• [What you are asked to do]
Your answer must be the records below, given again exactly, with no pictures in it.

• [Given data]
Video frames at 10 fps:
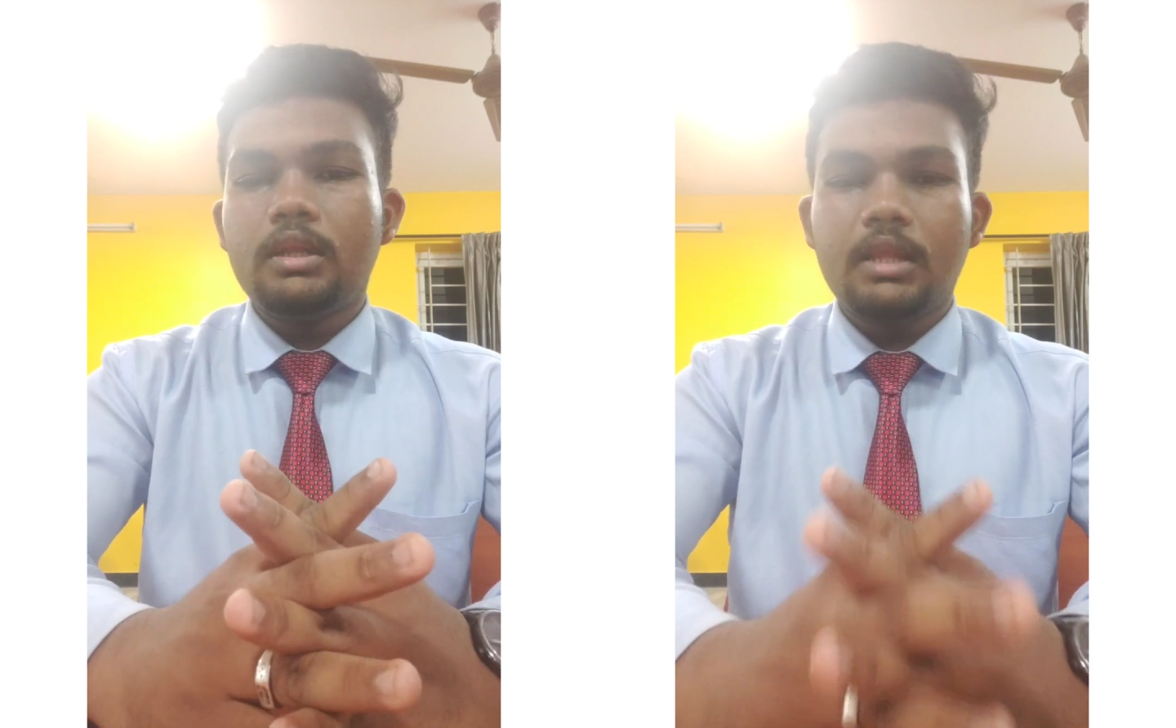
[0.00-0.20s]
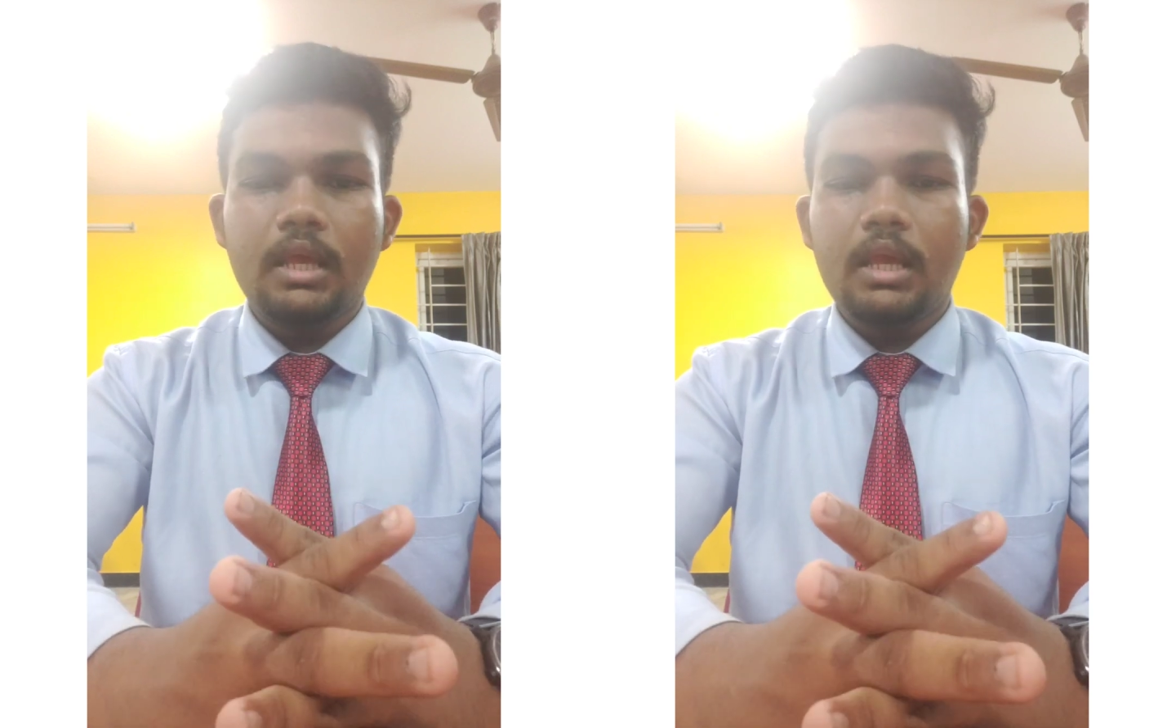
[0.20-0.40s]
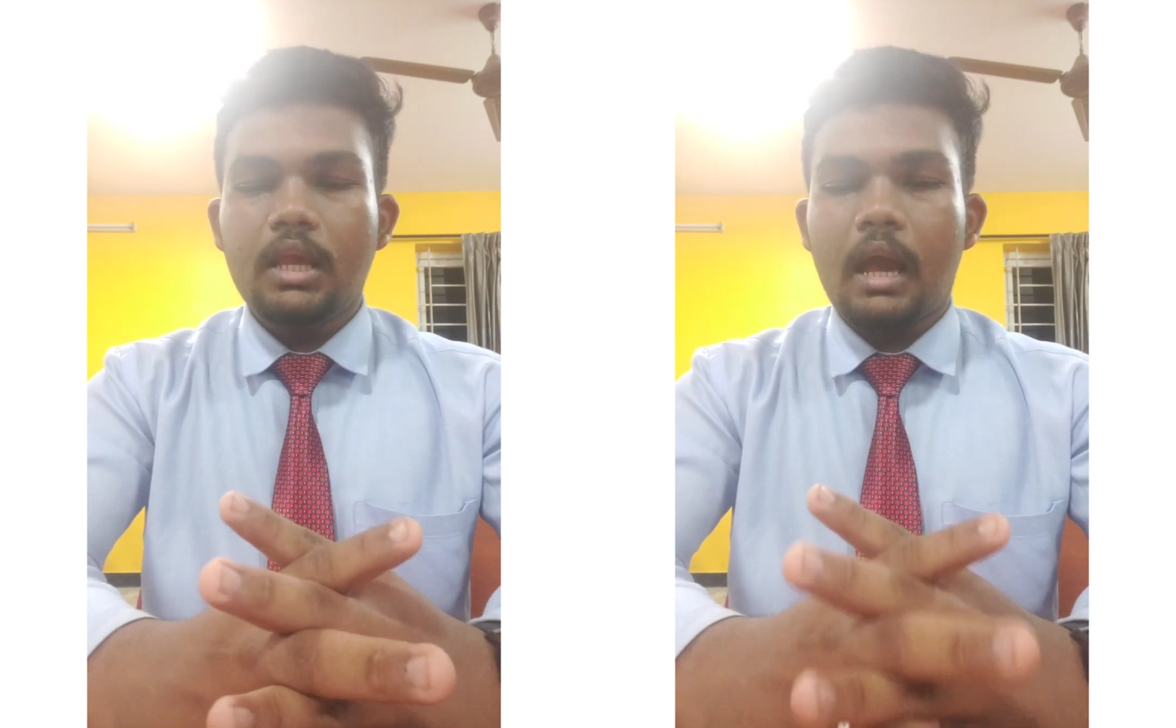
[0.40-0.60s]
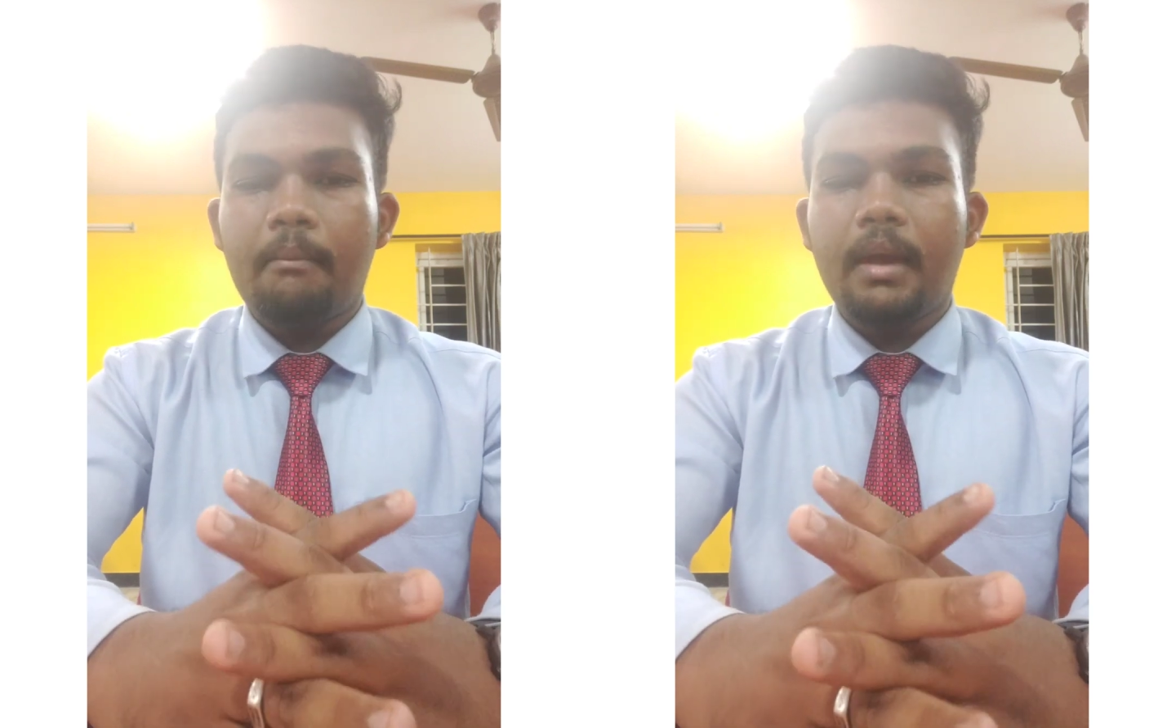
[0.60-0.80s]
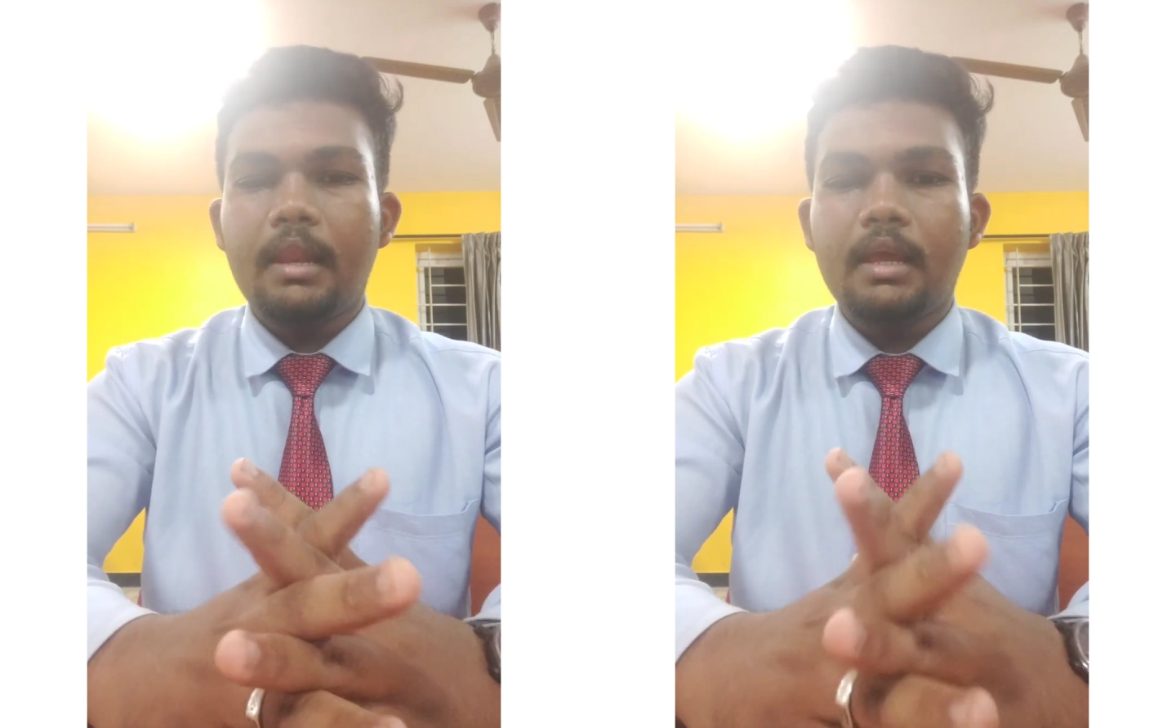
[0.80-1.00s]
the
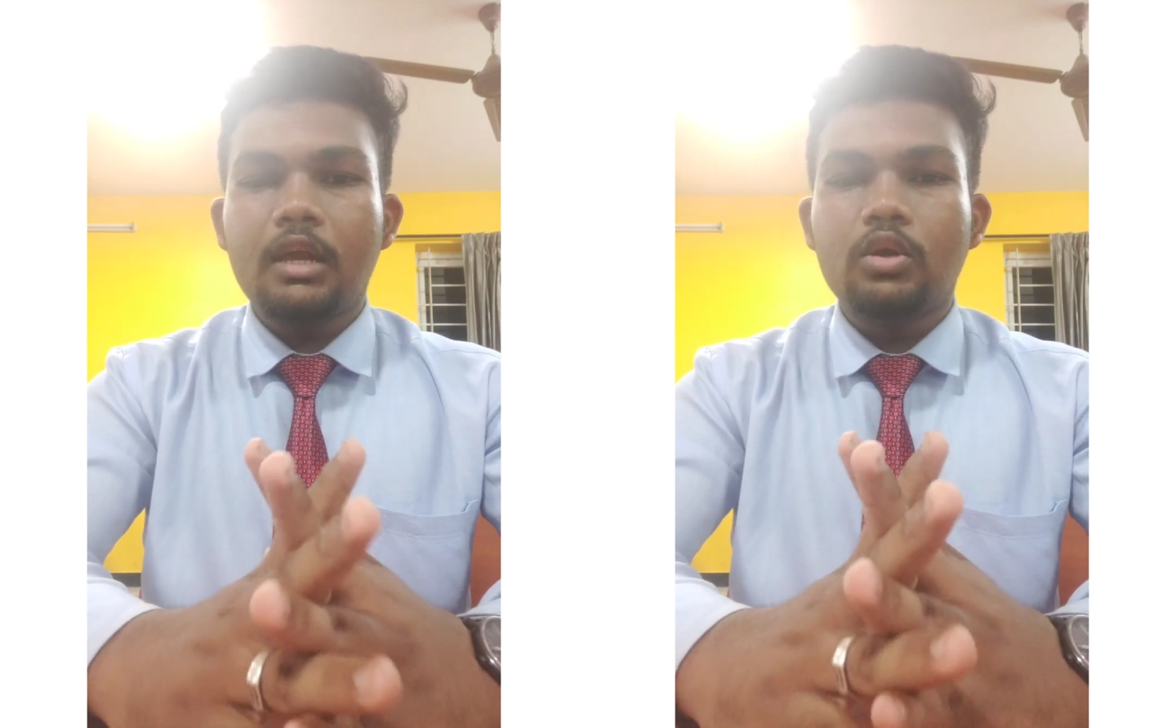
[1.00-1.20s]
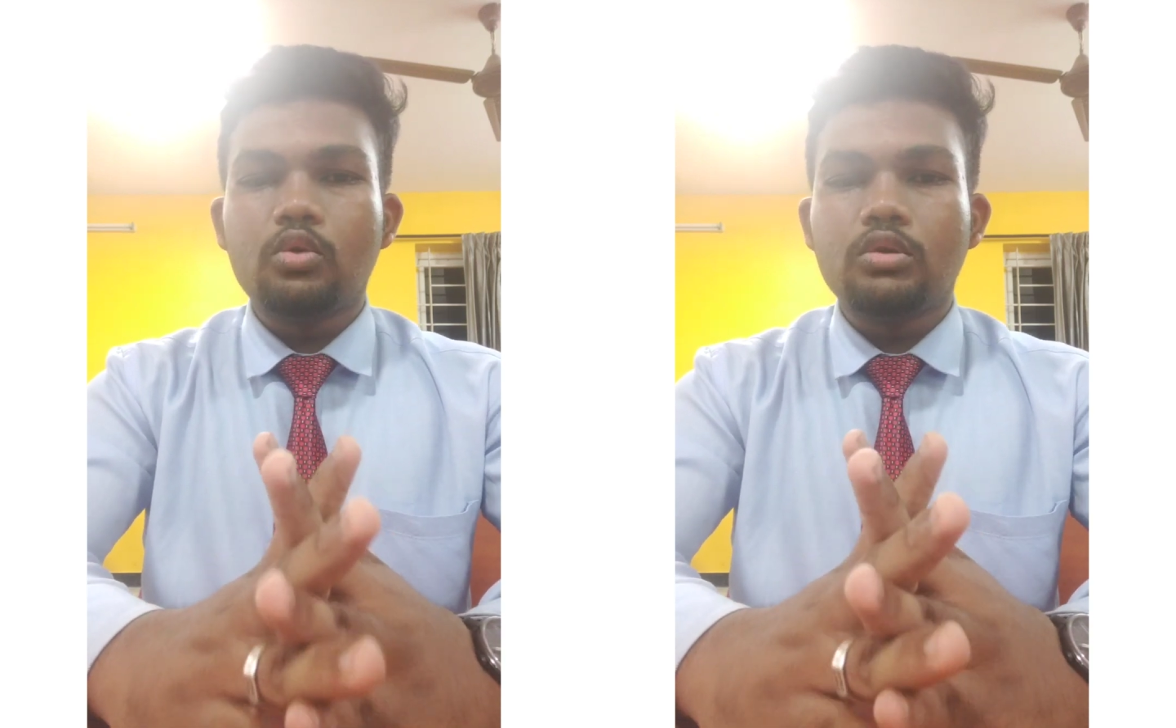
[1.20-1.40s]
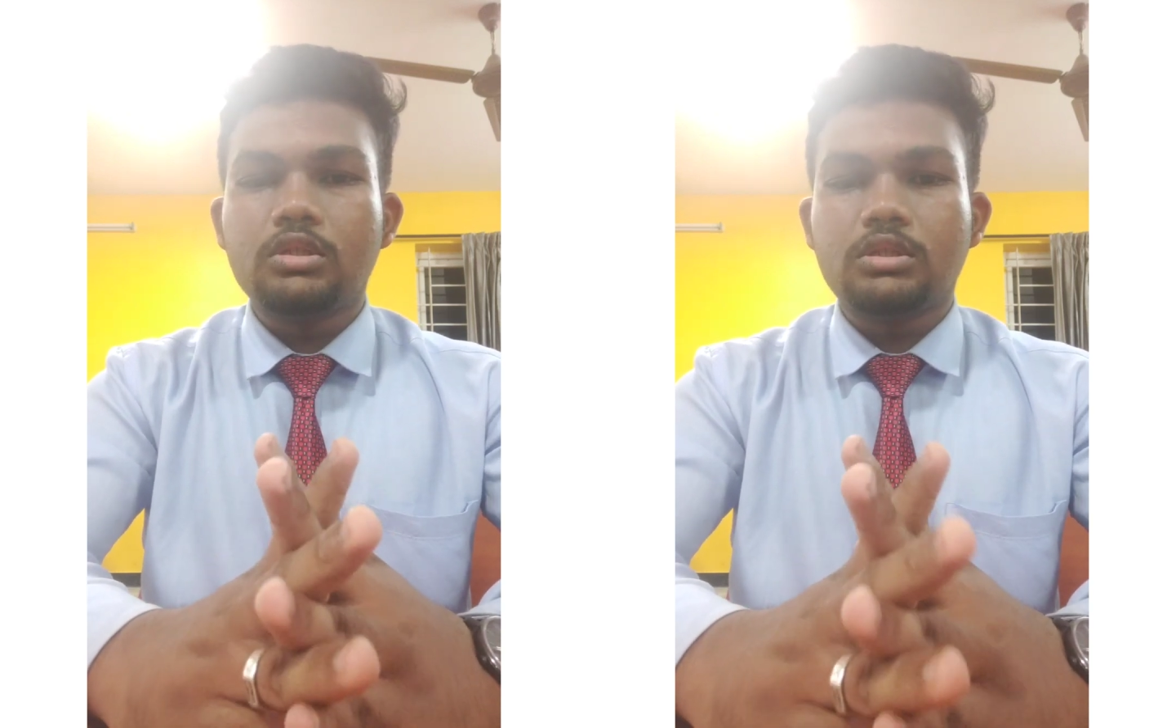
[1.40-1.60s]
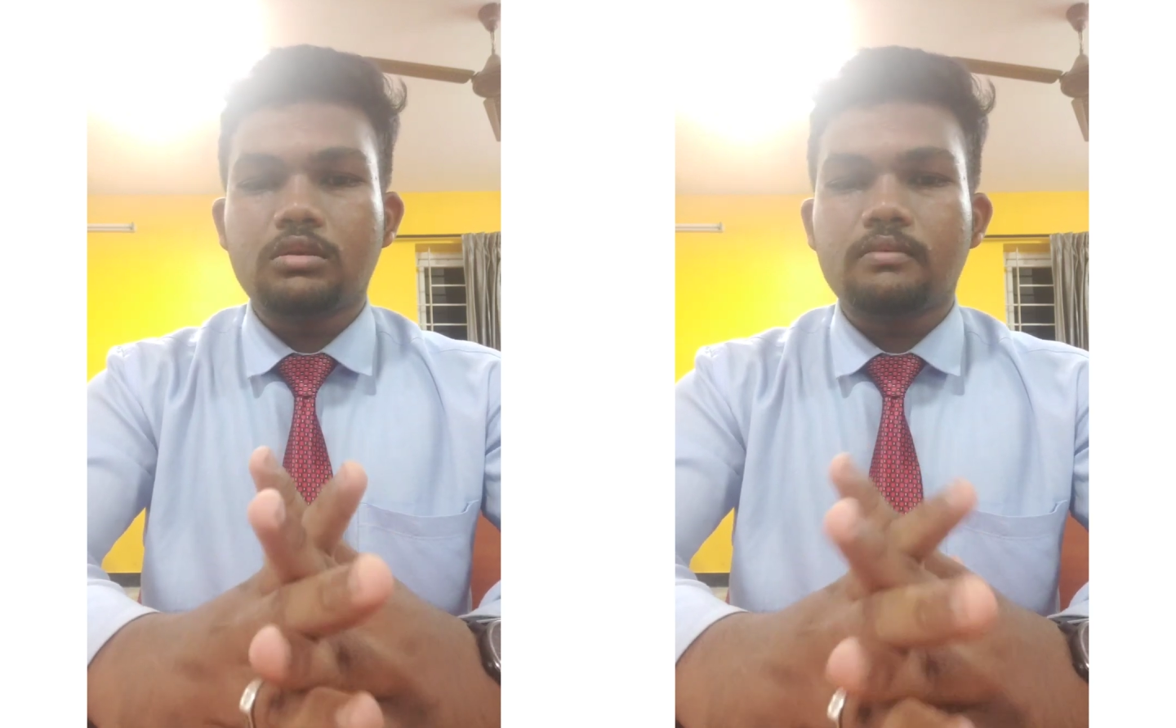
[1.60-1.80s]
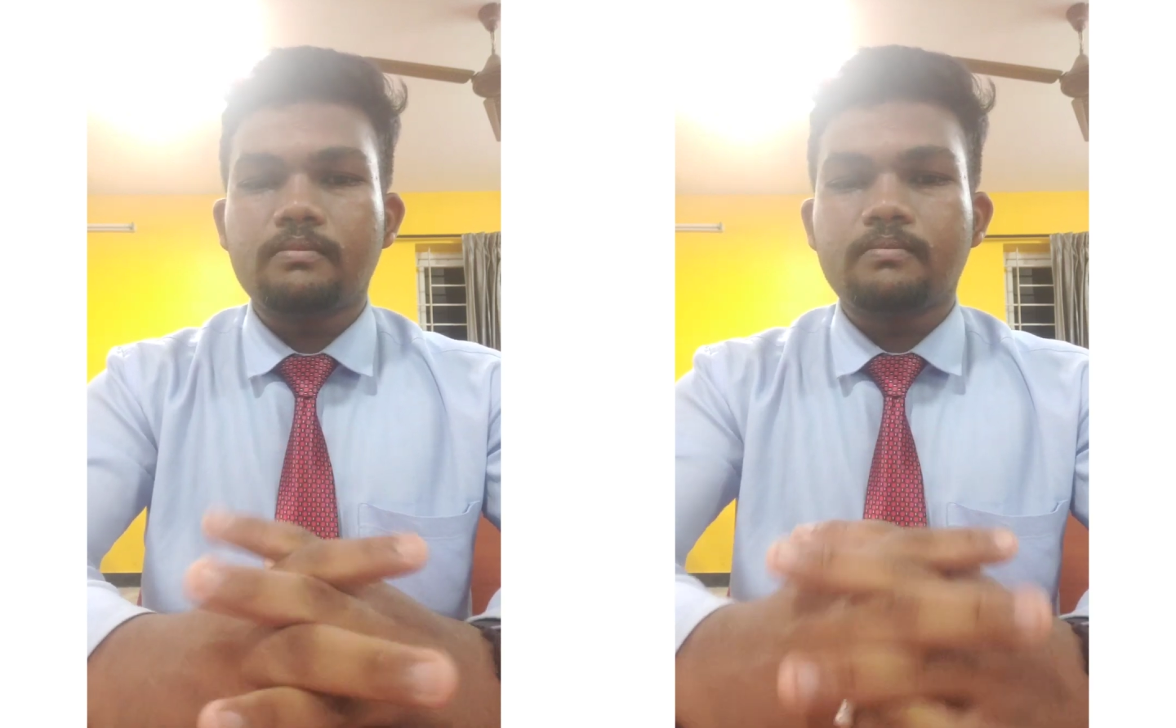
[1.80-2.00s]
American Tourister.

• [Written response]
Video frames at 10 fps:
[0.00-0.20s]
[0.20-0.40s]
[0.40-0.60s]
[0.60-0.80s]
[0.80-1.00s]
the
[1.00-1.20s]
[1.20-1.40s]
[1.40-1.60s]
[1.60-1.80s]
[1.80-2.00s]
American Tourister.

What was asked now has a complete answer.